Write out, word for word, every line in the data below from the one containing "[01:11:16.63]" to the one containing "Transcript: But yeah, if", both of them included.

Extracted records
-- Opening Marker --

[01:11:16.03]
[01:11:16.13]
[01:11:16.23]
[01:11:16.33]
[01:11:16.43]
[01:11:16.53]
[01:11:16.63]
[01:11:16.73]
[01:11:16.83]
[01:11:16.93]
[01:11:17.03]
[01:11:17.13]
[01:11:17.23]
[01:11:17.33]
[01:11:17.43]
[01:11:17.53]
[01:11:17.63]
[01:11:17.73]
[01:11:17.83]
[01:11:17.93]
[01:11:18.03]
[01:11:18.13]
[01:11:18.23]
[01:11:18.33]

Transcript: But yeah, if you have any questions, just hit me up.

-- Closing Marker --
-- Opening Marker --

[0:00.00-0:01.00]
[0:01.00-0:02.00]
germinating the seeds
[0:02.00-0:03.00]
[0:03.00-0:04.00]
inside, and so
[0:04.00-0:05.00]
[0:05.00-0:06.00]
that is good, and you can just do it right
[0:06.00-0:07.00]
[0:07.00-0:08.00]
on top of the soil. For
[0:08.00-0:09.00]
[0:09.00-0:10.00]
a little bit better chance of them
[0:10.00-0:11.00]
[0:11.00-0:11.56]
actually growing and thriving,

-- Closing Marker --
-- Opening Marker --

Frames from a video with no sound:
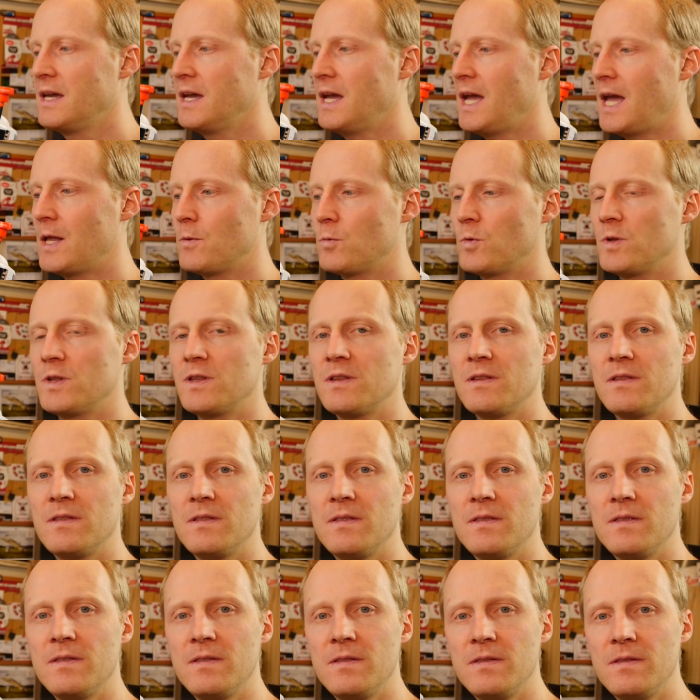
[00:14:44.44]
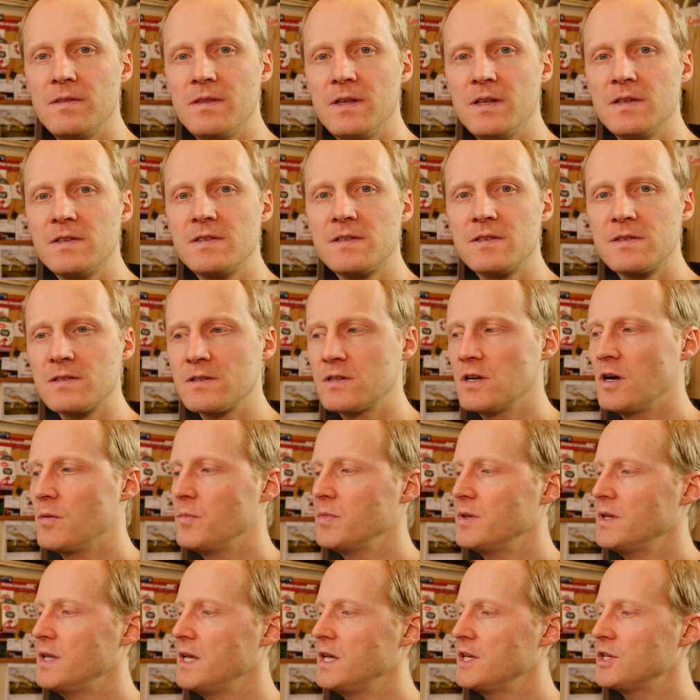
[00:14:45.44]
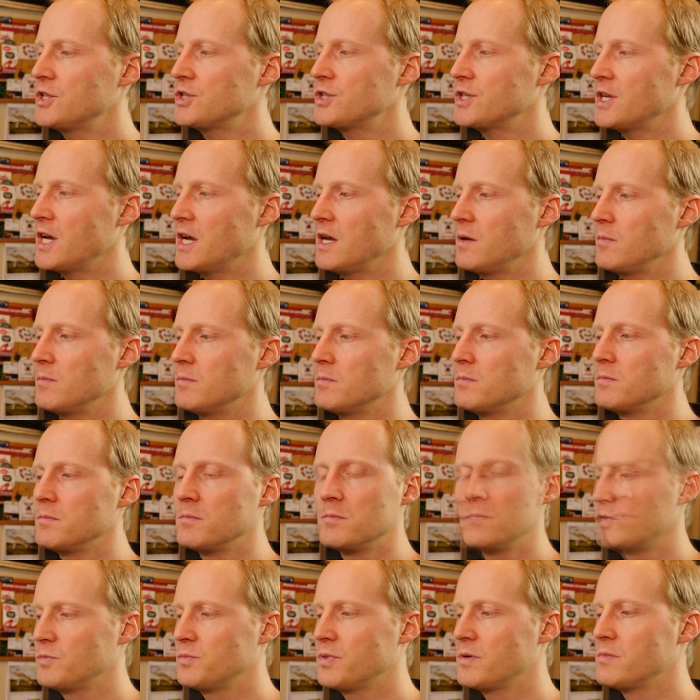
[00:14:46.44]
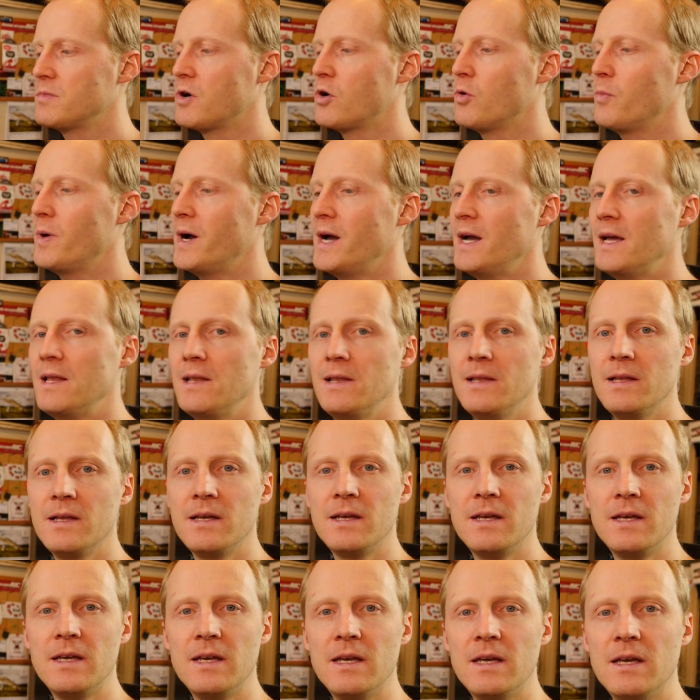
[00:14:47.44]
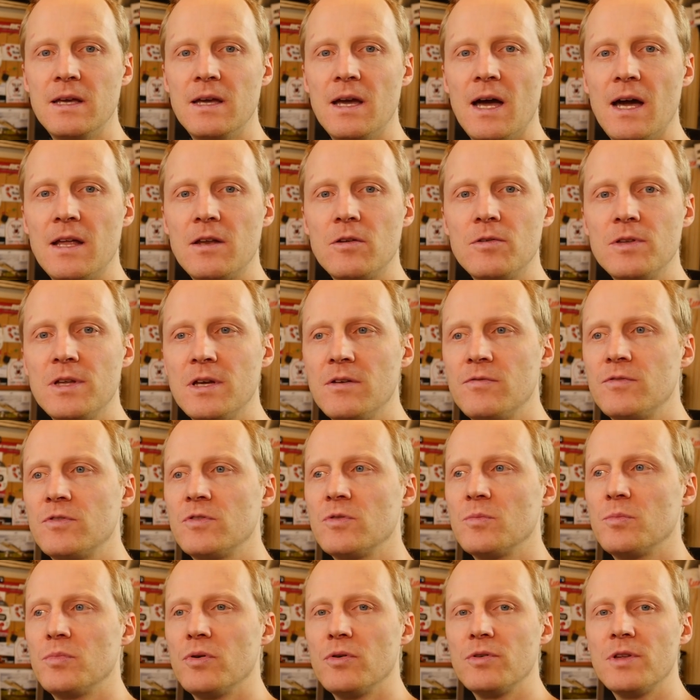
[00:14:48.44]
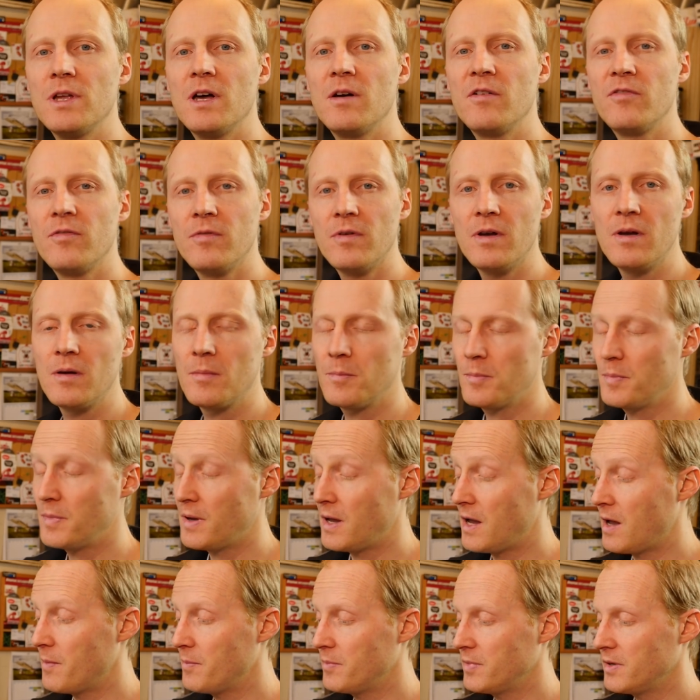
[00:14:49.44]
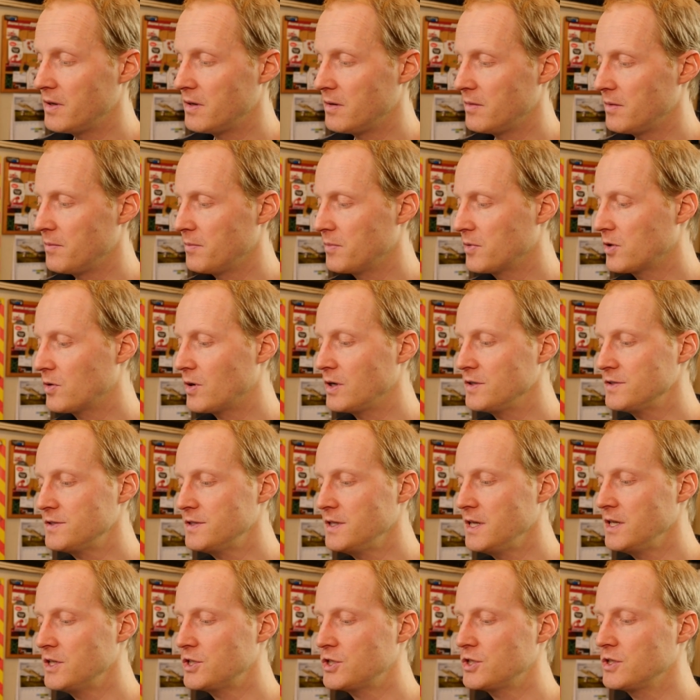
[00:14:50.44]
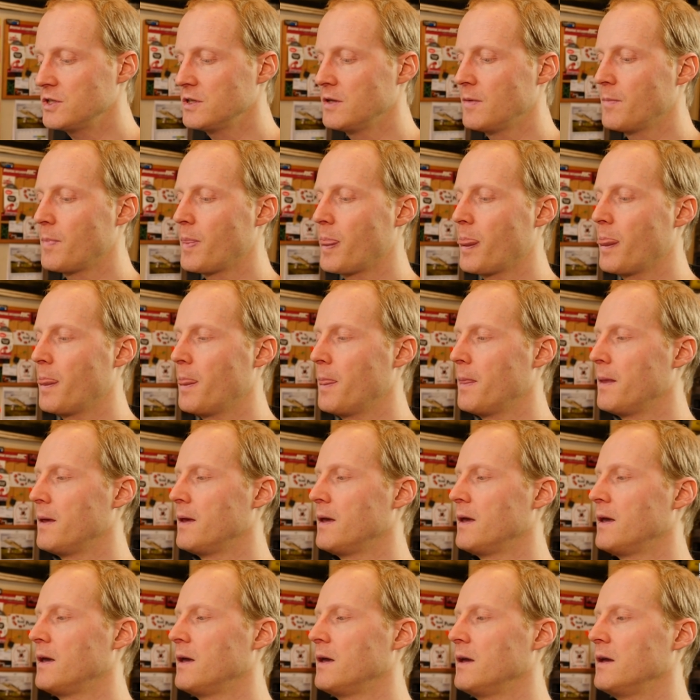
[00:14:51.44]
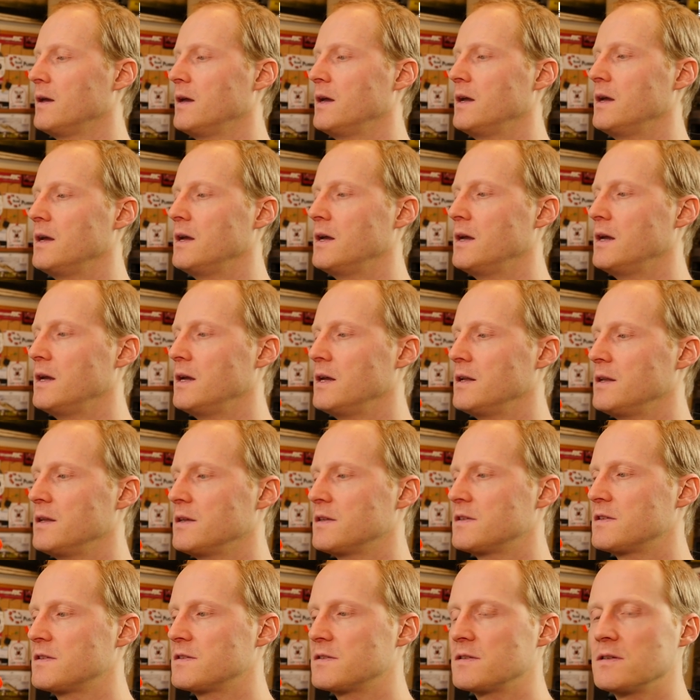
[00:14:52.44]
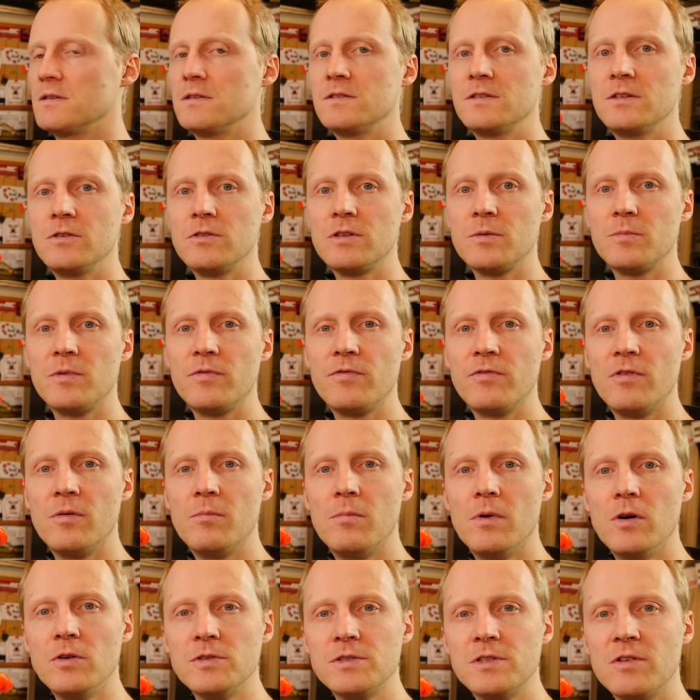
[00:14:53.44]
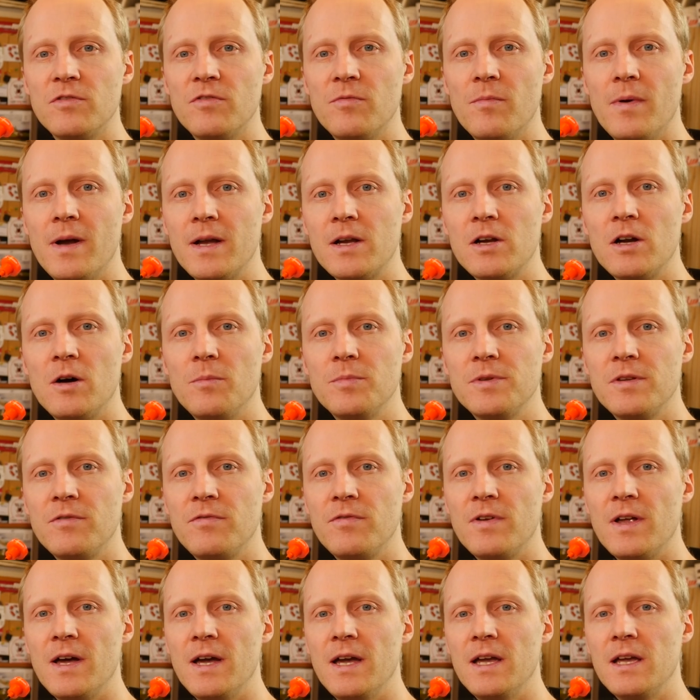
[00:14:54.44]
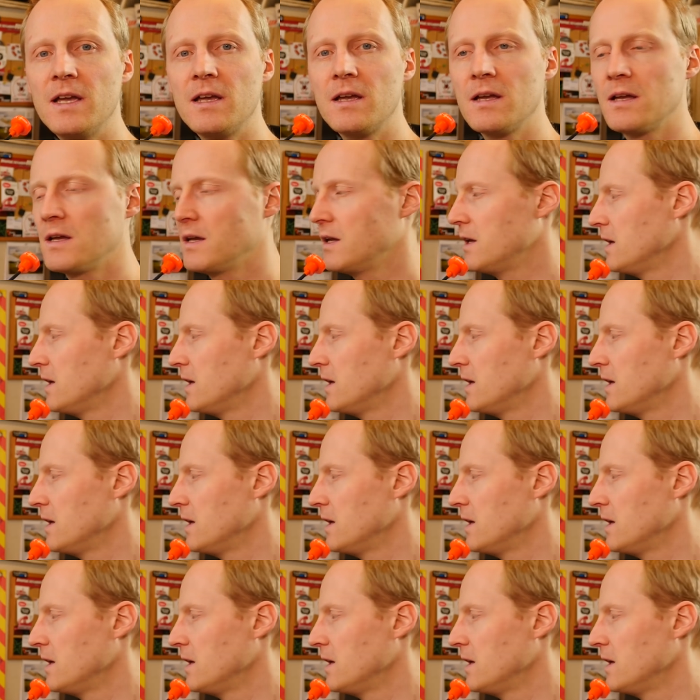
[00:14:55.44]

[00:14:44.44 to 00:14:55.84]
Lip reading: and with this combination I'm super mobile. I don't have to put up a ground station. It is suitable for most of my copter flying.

-- Closing Marker --

PROBLEM SOLUTION:
[01:11:16.63]
[01:11:16.73]
[01:11:16.83]
[01:11:16.93]
[01:11:17.03]
[01:11:17.13]
[01:11:17.23]
[01:11:17.33]
[01:11:17.43]
[01:11:17.53]
[01:11:17.63]
[01:11:17.73]
[01:11:17.83]
[01:11:17.93]
[01:11:18.03]
[01:11:18.13]
[01:11:18.23]
[01:11:18.33]

Transcript: But yeah, if you have any questions, just hit me up.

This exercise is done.